Earlier this week, a US district court judge dismissed Al-Shimari v. CACI Premier Technology Inc., a case against a US private contracting company brought by the Center for Constitutional Rights on behalf of four Iraqis who were tortured at Abu Ghraib prison. With disturbing irony, the decision, which further restricts access to the courts for victims of corporate human rights abuses like torture, came down on the United Nations International Day in Support of Victims of Torture.
The district court’s ruling is the first significant decision to evaluate the impact of the Supreme Court’s holding in Kiobel v. Royal Dutch Petroleum on the future of the Alien Tort Statute (ATS). Having attended the hearing, I’ll admit I wasn’t optimistic, but the district court’s ruling is deeply troubling for a number of reasons.
Not many things about the Supreme Court’s decision in Kiobel were clear, but one thing was: the decision was not a categorical bar against all ATS claims based on conduct that occurred abroad. The majority was clear that the presumption against extraterritorial application of the ATS could be “displace[d]” in cases that “touch and concern” the United States with “sufficient force.” This was almost certainly the only way to ensure the opinion authored by Chief Justice Roberts obtained a majority since Justice Kennedy – the necessary fifth vote – clearly did not support a categorical bar. In his concurrence, Justice Kennedy emphasized that the Court properly left “a number of significant questions regarding the reach and interpretation” of the ATS. He recognized that other cases alleging serious violations of international law would arise that would not be covered “by the reasoning and holding of today’s case” and in those circumstances, “the proper implementation of the presumption … may require further elaboration and explanation.” Only Justices Alito and Thomas believed that all the conduct giving rise to a cause of action must take place on US soil. This hardly sounds like a Court that has created a bright-line rule.

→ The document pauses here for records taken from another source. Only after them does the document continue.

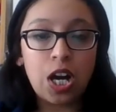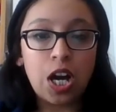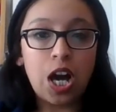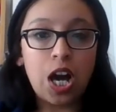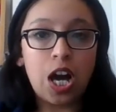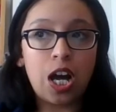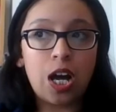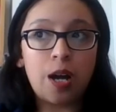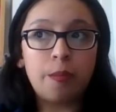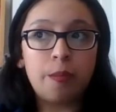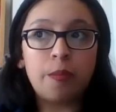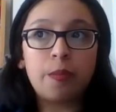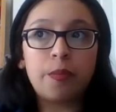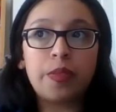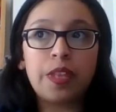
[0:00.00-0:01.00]

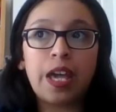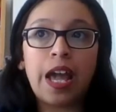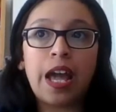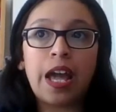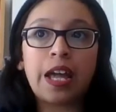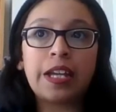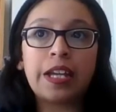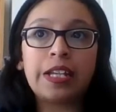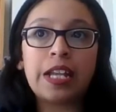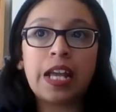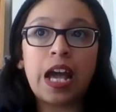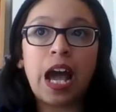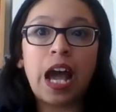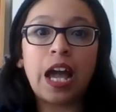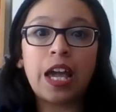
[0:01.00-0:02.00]
And
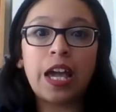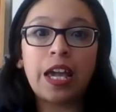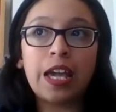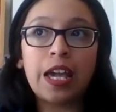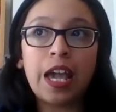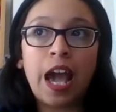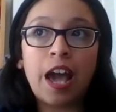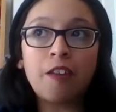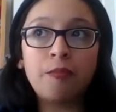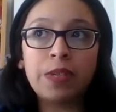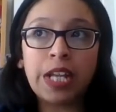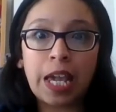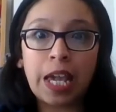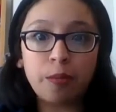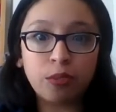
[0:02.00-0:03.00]
I have
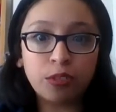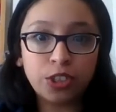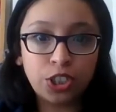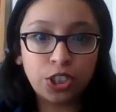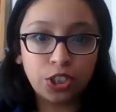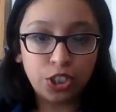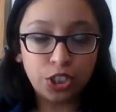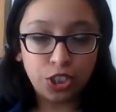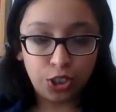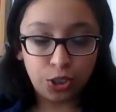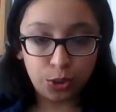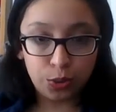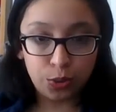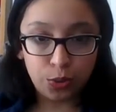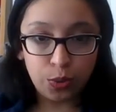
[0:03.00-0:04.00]
been able to
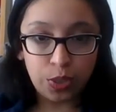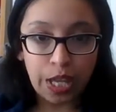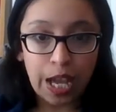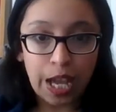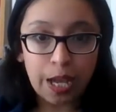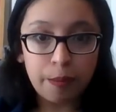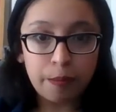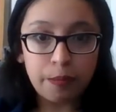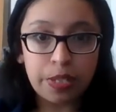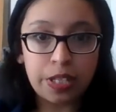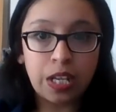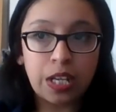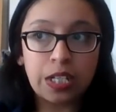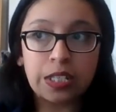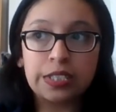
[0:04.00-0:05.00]
do that
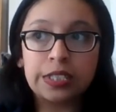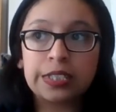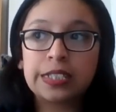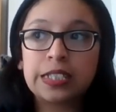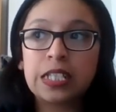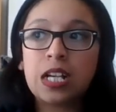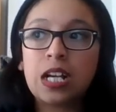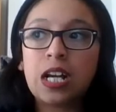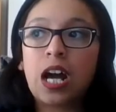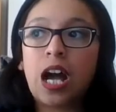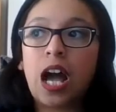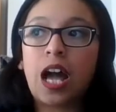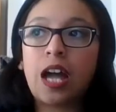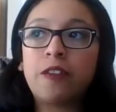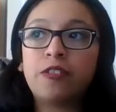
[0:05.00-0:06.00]
because
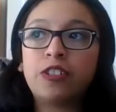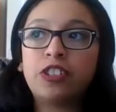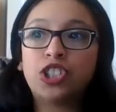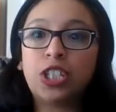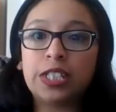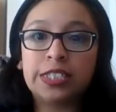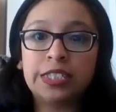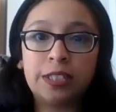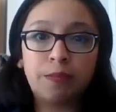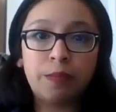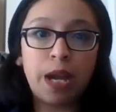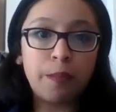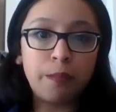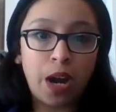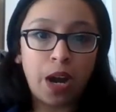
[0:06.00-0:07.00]
I've adjusted
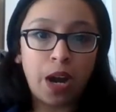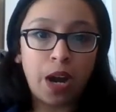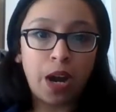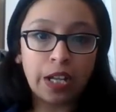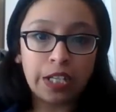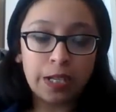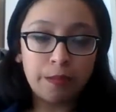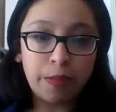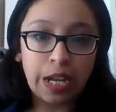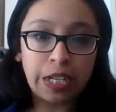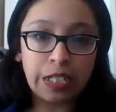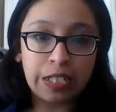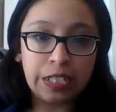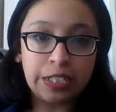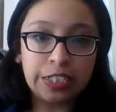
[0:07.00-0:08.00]
my body and my
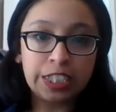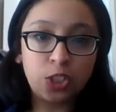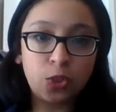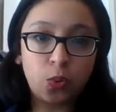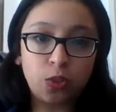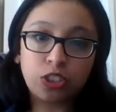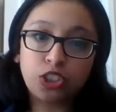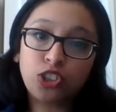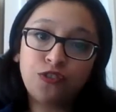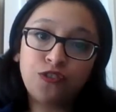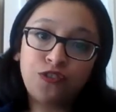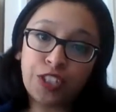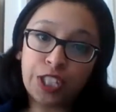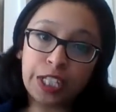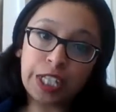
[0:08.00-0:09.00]
needs in order to
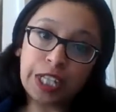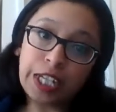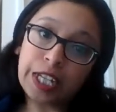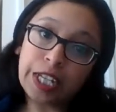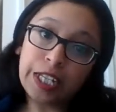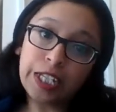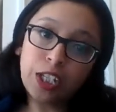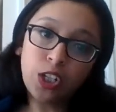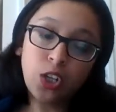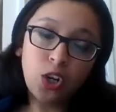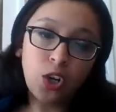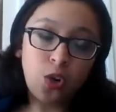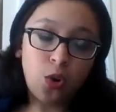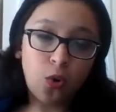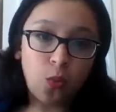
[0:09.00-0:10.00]
fit in
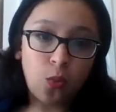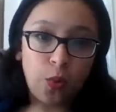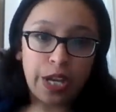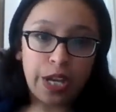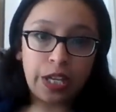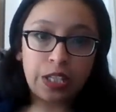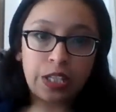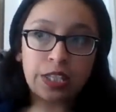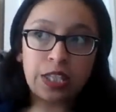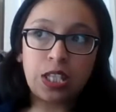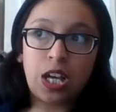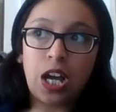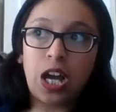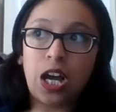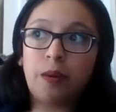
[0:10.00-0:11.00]
with
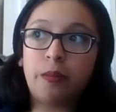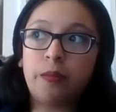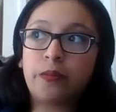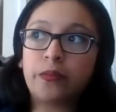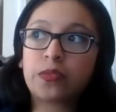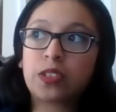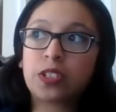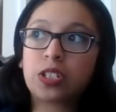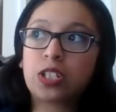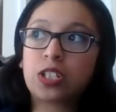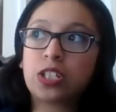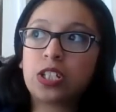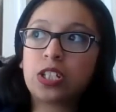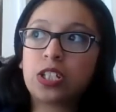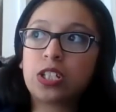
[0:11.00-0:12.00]
um,
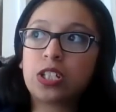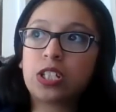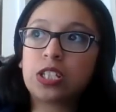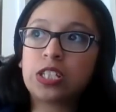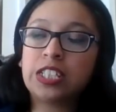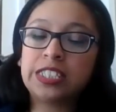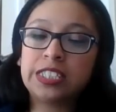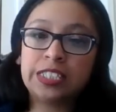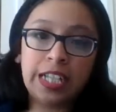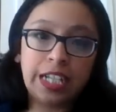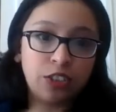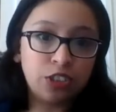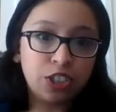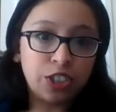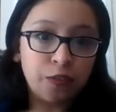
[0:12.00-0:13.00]
the
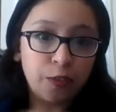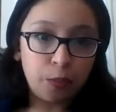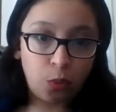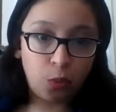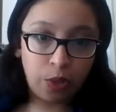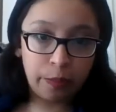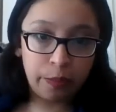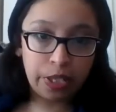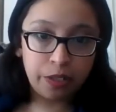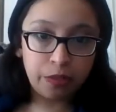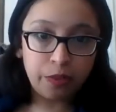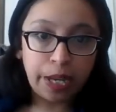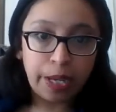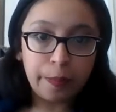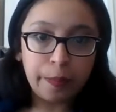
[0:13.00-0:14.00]
standards of employment,
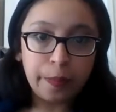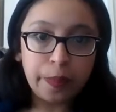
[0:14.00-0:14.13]
right?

Yet the district court, without ever discussing any of the concurring opinions in the case, concluded that Kiobel barred all ATS claims based on conduct that happened abroad unless and until Congress acts to say otherwise.
But the facts of this case are remarkably different than those in Kiobel. CACI is a US-based corporation that is alleged to have conspired with the US military to commit war crimes and torture in US-occupied Iraq at Abu Ghraib prison, which was under the total control of the US at that time. The claims challenge conduct undertaken by US citizens that violate US military and legislative prohibitions against torture and mistreatment of detainees. The Plaintiffs’ lawyers therefore argued that these claims satisfied the Kiobel “touch and concern” test so as to overcome the presumption. But the district court threw out the case without applying the test, dismissing the “touch and concern” language of the opinion as merely “textually curious.”
What really baffles me is that the district court actually went on to hold that the presumption against extraterritoriality was “only rebuttable by legislative act, not judicial decision.” Anyone who has watched Law & Order knows that isn’t how a presumption works. As the attorney for the Plaintiffs pointed out at the hearing, if overcoming presumptions required an act of Congress, then overcoming the presumption of innocence would require going to Congress every time someone was charged with a crime.
The district court also incorrectly treated Kiobel as an issue of jurisdiction, when it is in fact a merits question. We’ve explained why this is incorrect elsewhere so I won’t belabor it here, but this seemingly technical distinction is an important one.
I can’t help but see this as an abdication of judicial responsibility. At oral argument, the district court judge was obviously frustrated that the Supreme Court hadn’t given the trial courts more guidance in how to deal with ATS cases after Kiobel. But instead of working through the reasoning in Kiobel, the district court simply got rid of the case and said this whole mess is Congress’ problem now. But if the courts aren’t going to protect the rights of the most vulnerable, who will?